Short-time Fourier transform

21.4.5 Short-time Fourier transform

The stft command computes the short-time Fourier transform (STFT) of a real signal. Input data is split into chunks of the specified size with half-overlap, and FFT is computed on each chunk separately, producing a time-evolving spectrum.

stft takes one mandatory argument and one or two optional arguments:
- L, a list of n real numbers.
- Optionally, m, a positive integer which is a power of 2 (by default, m=128). This is the half-size of a chunk.
- Optionally, wf, a window function (by default, wf=hamming_window).
stft(L ⟨,m,wf ⟩) returns a matrix with N=n/m−1 rows and m columns, where n is first snapped to the smallest multiple of m greater than or equal to n (the list L is padded with zeros). The kth row of the matrix is the left half of the FFT spectrum (since the signal L is real, we only go up to the Nyquist frequency) of the kth chunk of length 2m starting at offset k m for k=0,1,…,N−1. The window function wf is applied to each chunk before computing FFT.

The istft command computes the inverse short-time Fourier transform by restoring the individual chunks and summing them up to restore the original signal.

istft takes S, a matrix of complex numbers with N rows and m columns.
istft returns L, a list of (m+1)N real numbers represeting the signal with STFT equal to S. Note that the restoration is generally not perfect: the restored signal will have a fade-in and fade-out of length m, resulting from applying the window function when perfoming STFT, and possibly trailing zeros at the end. Also, the window function for STFT must be chosen so that it sums to a constant on the half-overlap (e.g. Hamming, Hann, and Bartlett-Hann window, see Section 21.5).

The STFT is a tool for spectral manipulation of a signal. Individual chunk spectra can be modified (e.g. in order to remove the noise or do a sharp lowpass/bandpass/highpass filtering) after calling stft and before calling istft. Overlap summation in inverse STFT provides for seamless crossfading between the modified chunks.
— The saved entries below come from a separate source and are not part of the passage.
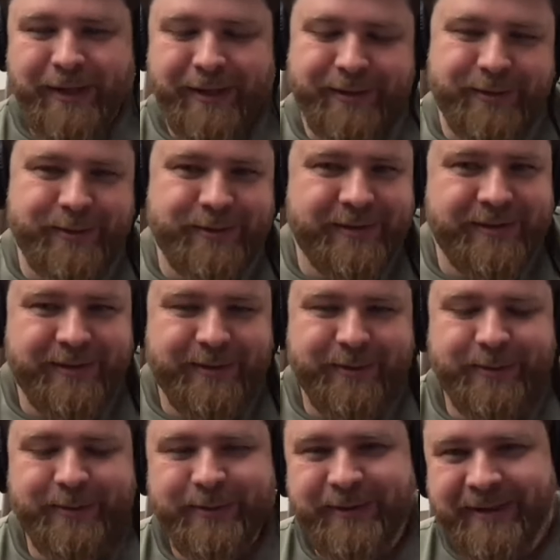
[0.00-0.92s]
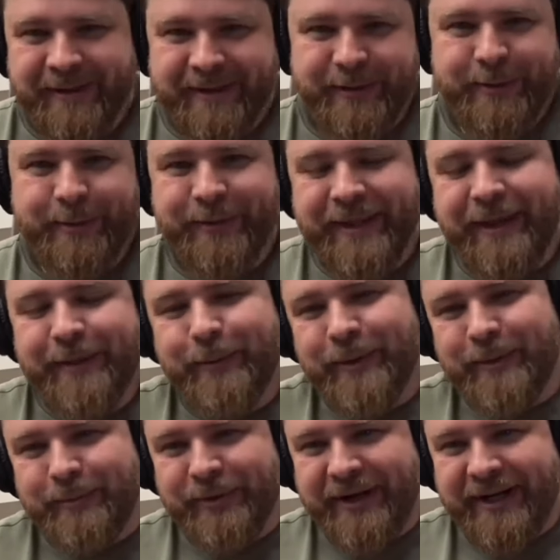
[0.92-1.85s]
while using, or they
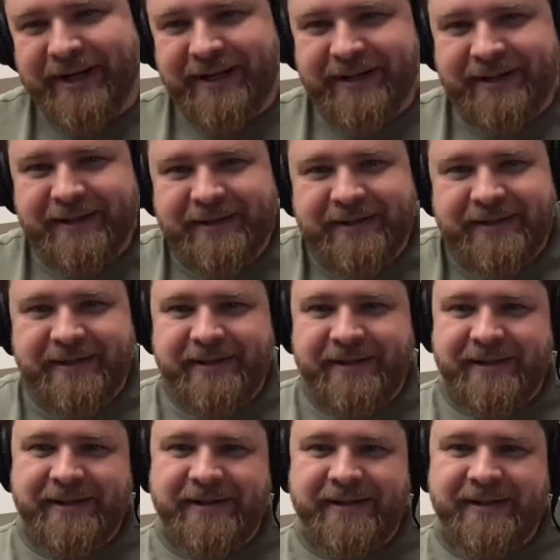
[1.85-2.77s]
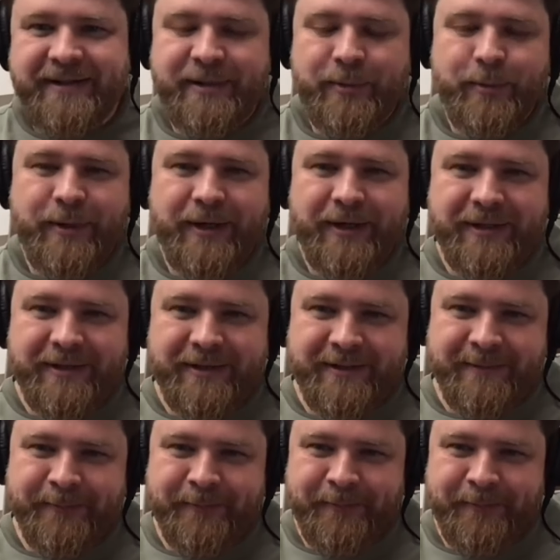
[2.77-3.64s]
will break in a while.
Note that by choosing the window size m you also set the number of bins for frequency spectra to m. Thus smaller m means finer time resolution and coarser frequency resolution, while larger m means coarser time resolution and finer frequency resolution.

Example

With the file CantinaBand60.wav downloaded from here, enter:

music:=readwav("/home/luka/Downloads/CantinaBand60.wav")(0.0..15.0)

a sound clip with 330750 samples at 22050 Hz (16 bit, mono)

To hear the loaded audio, enter:

playsnd(music)

The clip contains 15 seconds of a band playing. To hear only the bass part and hi-hat drum, you can use stft to transform the original clip, apply a spectral band-reject filter between 180 and 6000 Hz, and obtain the filtered version with istft. In this example the filter decays over time, so it appears as if the rest of the band enter with a fade-in.

A window of half-size m=8192 is used in order to obtain a good frequency resolution. Enter:

data,N,lo,hi,sr:=channel_data(music),8192,180,6000,samplerate(music):;

Boundary bin indices for the band-reject filter are obtained by multiplying m resp. n with the quotient of lo resp. hi and the upper frequency bound of the spectrum (i.e. the Nyquist frequency sr/2):

m,n:=round(2*N*lo/sr,2*N*hi/sr)

134,4458

To compute the STFT:

spctrm:=stft(data,N):;

To attenuate the bins between m and n from zero to one over time, enter:

tmp:=tran(spctrm):; alpha:=linspace(0.0,1.0,length(spctrm)).^4:; band:=mid(tmp,m,n-m):; for k from 0 to n-m-1 do band[k]=<band[k].*alpha; od:;

spctrm2:=tran(concat(left(tmp,m),band,right(tmp,N-n+m))):;

The last commandline assembles the modified spectrum. Now compute the inverse STFT and create an audio clip from the obtained data:

fadein:=createwav(istft(spctrm2),samplerate=sr,normalize=-1)

a sound clip with 341366 samples at 22050 Hz (16 bit, mono)

Now by entering

playsnd(fadein)

you can clearly hear the bass part accompanied by the hi-hat rhythm, but no other instruments in the beginning. About halfway into the excerpt, other instruments fade in gradually, reaching the full intensity in the end.